Our ablation analysis focused on the relative contributions of median truncated copy masking (MT-CM) and context awareness with fixed architecture settings and hyperparameters (Appendix C.2). Random masking autoencoder (RMAE) and ReMasker perform nearly identically when hyperparameters match (internally verified). Performance differences primarily stem from different masking rates: 30% for ReMasker (optimal per original paper) versus 90% for CACTI/RMAE.

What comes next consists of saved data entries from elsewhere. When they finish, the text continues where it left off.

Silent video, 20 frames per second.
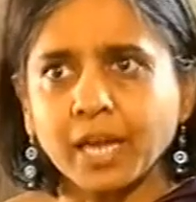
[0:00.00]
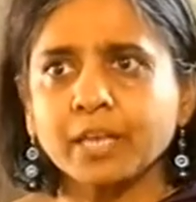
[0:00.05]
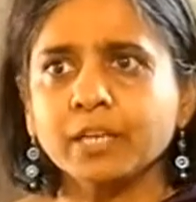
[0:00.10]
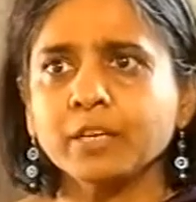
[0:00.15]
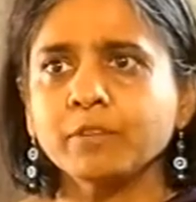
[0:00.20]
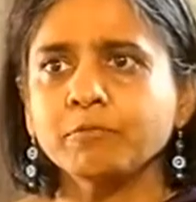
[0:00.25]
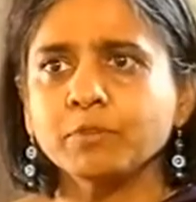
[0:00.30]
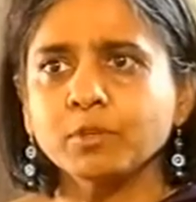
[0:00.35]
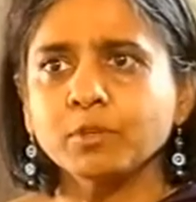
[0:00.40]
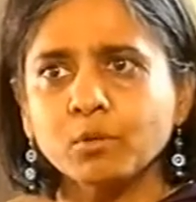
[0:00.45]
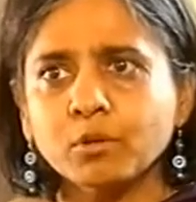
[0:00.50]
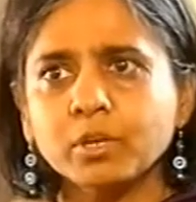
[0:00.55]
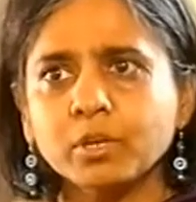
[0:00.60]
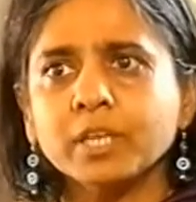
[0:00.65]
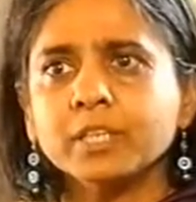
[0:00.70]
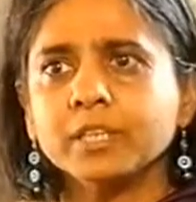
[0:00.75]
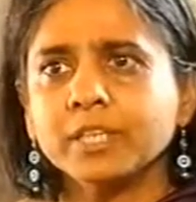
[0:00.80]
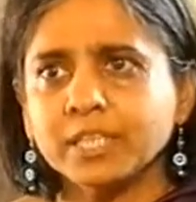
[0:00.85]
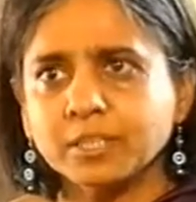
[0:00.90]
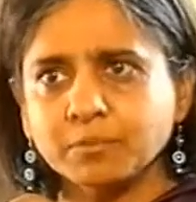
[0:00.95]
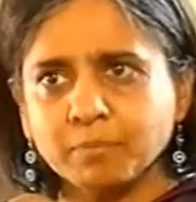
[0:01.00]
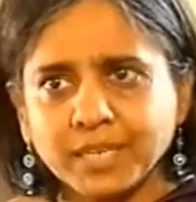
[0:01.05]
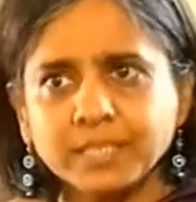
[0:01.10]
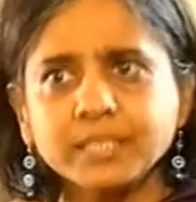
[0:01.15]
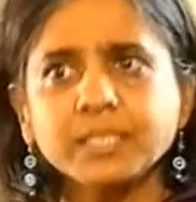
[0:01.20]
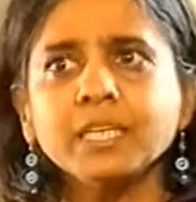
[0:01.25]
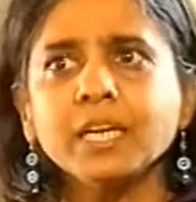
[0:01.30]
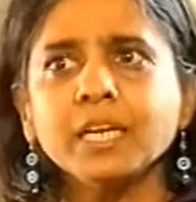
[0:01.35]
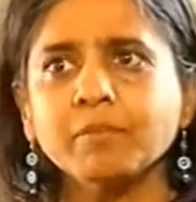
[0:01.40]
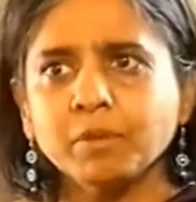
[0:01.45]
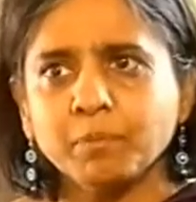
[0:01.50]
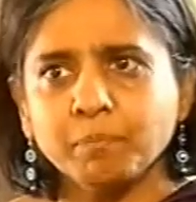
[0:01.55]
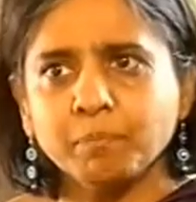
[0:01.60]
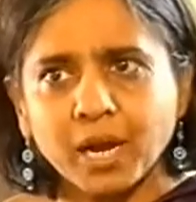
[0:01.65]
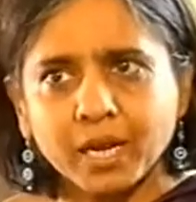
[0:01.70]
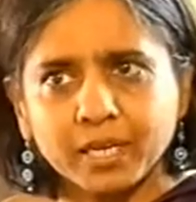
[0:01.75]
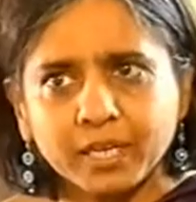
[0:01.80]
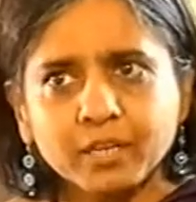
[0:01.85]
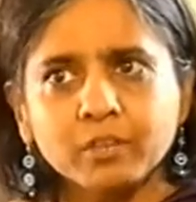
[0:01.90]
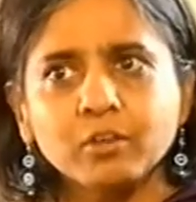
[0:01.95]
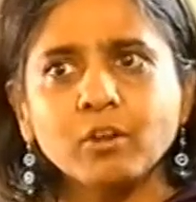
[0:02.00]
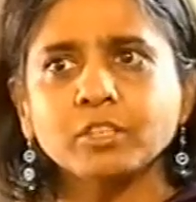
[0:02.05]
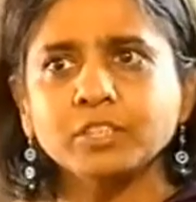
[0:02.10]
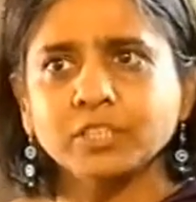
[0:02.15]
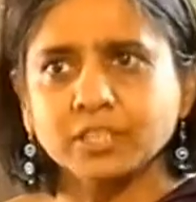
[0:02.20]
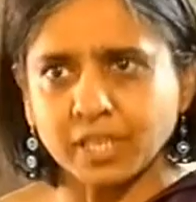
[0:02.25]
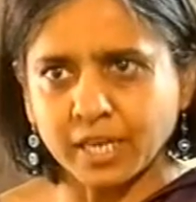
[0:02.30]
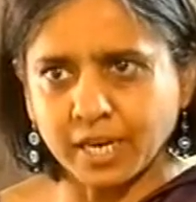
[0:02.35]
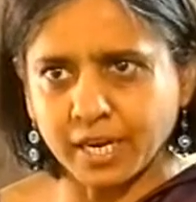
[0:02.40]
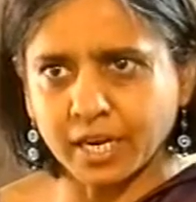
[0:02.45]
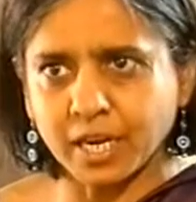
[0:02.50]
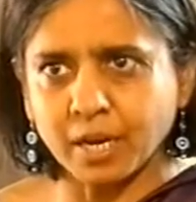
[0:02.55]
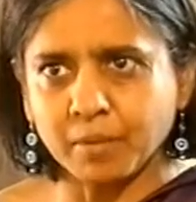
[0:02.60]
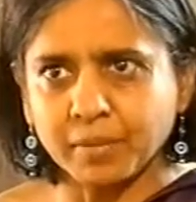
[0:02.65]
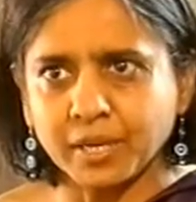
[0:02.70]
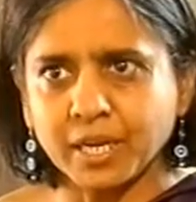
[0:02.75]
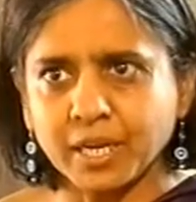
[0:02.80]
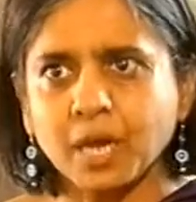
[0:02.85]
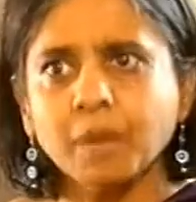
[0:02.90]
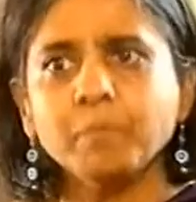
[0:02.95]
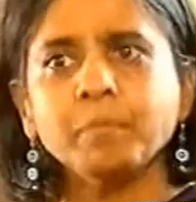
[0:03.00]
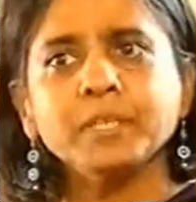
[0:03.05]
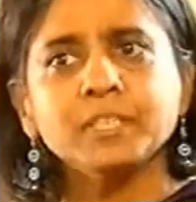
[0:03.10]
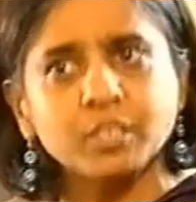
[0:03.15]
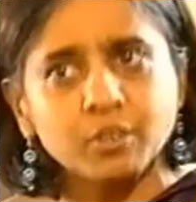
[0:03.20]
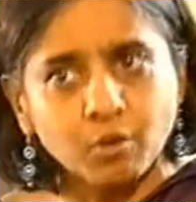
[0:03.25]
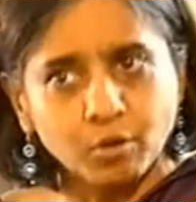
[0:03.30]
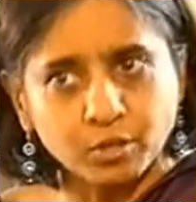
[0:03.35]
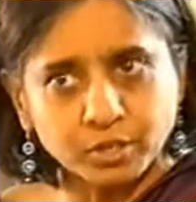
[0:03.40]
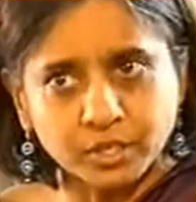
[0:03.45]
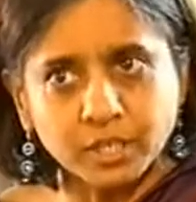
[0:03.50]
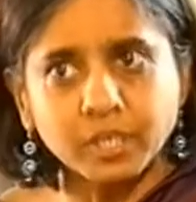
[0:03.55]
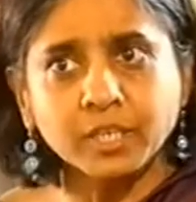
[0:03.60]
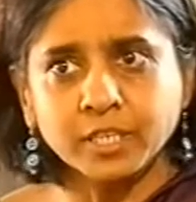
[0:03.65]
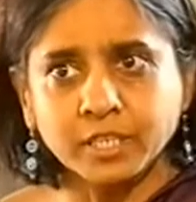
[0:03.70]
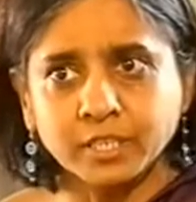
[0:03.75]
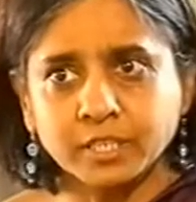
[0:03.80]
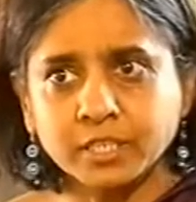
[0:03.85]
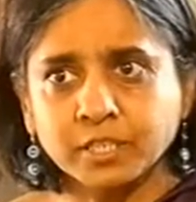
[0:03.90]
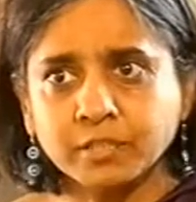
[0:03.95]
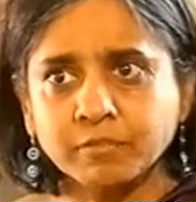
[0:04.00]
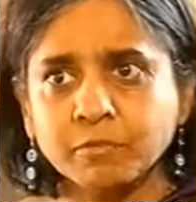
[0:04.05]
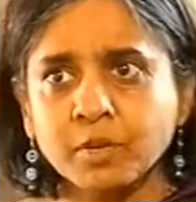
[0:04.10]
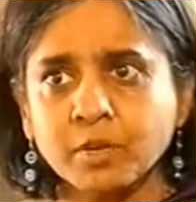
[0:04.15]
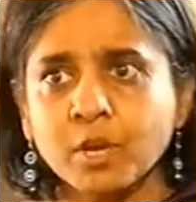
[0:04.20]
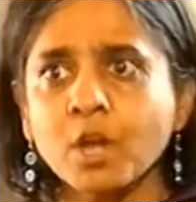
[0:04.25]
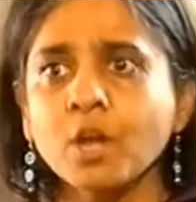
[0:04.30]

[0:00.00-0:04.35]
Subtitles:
And if you look at these multi-level parking lots that are coming up as an alternative,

To address potential ambiguity, we extended our analysis of CMAE (CACTI without context but with MT-CM) from 4 to all 10 datasets (qrHN rebuttal Table. R1). CMAE consistently improves or matches ReMasker across R2, RMSE, and WD metrics, while CACTI strictly dominates CMAE in all conditions. This confirms that context can improve imputation accuracy. We also performed a comparison using one-sided paired t-tests (qrHN rebuttal Table. R2). CACTI shows statistically significant (p<0.05) improvement over CMAE for R2 (and RMSE) in most settings, reinforcing that context enhances imputation. MT-CM (via CMAE) delivers statistically significant R2 improvements over random masking (via ReMasker) across all settings. CACTI, combining both approaches, shows significant improvement across nearly all metrics and conditions. While MT-CM provides larger improvements, context contributes meaningfully, demonstrating that both MT-CM and context awareness provide useful inductive biases.
Datasets
We selected 10 open datasets from those used by Hyperimpute, ReMasker, and Diffputer authors for fair comparison. Our selection criteria were: 1) 6 with mixed features and 4 with continuous-only features datasets to ensure type diversity, and 2) half the datasets having feature descriptions. Table A9 will be expanded with information about which datasets have column descriptions. Our anonymous repo provides code to obtain all datasets and generate colinfo.txt files (see "Generating UCI ML Datasets" in README).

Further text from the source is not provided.